6:15 p.m. An older man sits directly across from me on the train and just stares at me. I’m indignant and will not move from my seat. I’m so tired of moving or adjusting because I am uncomfortable. I blast my music and bury my head in my book. I look up two stops later, and he is still staring directly at me, specifically my chest. I finally just stare back, anger etched on my face. He gets up and goes to the other side of the train.
6:25 p.m. The construction workers for my subway stop hang out on benches inside the station. I can hear them talking about the women they would bang as I pass.
8:40 a.m. Late today. I’m walking on the other side of the street to avoid the deli. As I’m waiting for the light to turn, an older man says to me, “Smile, why don’t you?” I don’t feel like smiling, especially not on your command. “I don’t smile on command,” I say. “I was trying to make you feel better, you don’t have to be rude,” he says. Oh yes, I’m sorry. Telling a complete stranger to smile is a social service I should be grateful for. Thank you for noticing me. He scoffs with self-righteousness and walks ahead of me.

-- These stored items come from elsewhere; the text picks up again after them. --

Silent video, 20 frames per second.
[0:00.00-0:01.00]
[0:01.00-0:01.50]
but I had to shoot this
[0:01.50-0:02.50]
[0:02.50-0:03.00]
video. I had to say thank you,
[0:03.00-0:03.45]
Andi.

1:04 p.m. ( Trigger warning and NSFW). Someone with authority sends an e-mail with this image around.
6:20 p.m. A man on the subway smiles at me. He seems nice, but I don’t know him. I smile back weakly and avert my eyes back to my book. When I get back up, I make eye contact with him again, except this time, he’s giving me a look as if I’ve been rude to him, that I’m too good to talk to him. For a few seconds, I feel bad – he had no reason to feel shitty that I didn’t talk to him, I just don’t want to talk to him. Then I realize I’m justifying this person’s supposed irritation with me not reacting to him. I stop and wonder why the first thing I always feel is guilt, as if it’s me who is in the wrong for receiving unwanted attention.
6:30 p.m. “Hey, cutie! Where you headed?”

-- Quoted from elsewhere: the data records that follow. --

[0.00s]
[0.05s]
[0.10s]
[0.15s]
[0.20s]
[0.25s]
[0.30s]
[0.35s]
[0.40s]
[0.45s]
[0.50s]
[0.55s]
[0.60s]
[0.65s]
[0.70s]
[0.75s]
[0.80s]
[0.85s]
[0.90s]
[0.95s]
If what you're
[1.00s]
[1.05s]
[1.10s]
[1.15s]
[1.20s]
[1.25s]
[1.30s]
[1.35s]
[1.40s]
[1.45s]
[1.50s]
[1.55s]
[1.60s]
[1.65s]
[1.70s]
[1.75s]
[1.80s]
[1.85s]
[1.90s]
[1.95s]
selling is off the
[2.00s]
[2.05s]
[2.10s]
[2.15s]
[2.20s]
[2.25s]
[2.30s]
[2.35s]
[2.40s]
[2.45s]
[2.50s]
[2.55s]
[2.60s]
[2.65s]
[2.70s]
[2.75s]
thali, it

9:10 p.m. I finally tell my partner about this piece I’m working on.
9:45 a.m. I am expected to maintain a certain demeanor in our workplace, which somehow translated into being a maid, a task deemed too low for them. Someone at work throws a dirty dish right in and walks off. I ask who he thinks is going to wash it. He sighs heavily and says, “I wasn’t hired to wash dishes. I’ll wash it this time, but honestly, is washing one dish really going to kill you?”
12:30 p.m. There is a staff lunch, and it gets brought up that a well-known food establishment has been known to funnel money into sex trafficking. A coworker yells out, “Well, I’ve got to get my whores somewhere.” I feel my face get hot. “You know sex trafficking brings in mostly young girls who are completely abused, right? They’re not whores, either,” I say. My coworker stares at me, and then a few other chip in, “I love underage hookers!” “Lets go there for lunch every day!” “Where do you think their hookers are from?” I leave.
5:00 p.m. I go to get some leftover food from the break room, and two of my coworkers are sitting in there. “Heeeeey you, gonna get wild this weekend with some bitches and hos?” “Do you refer to all women as bitches and hos?” I ask. “Oh come on, lighten up! You know what I mean,” he says.
Yes, I guess I do. I guess I know what all of this means.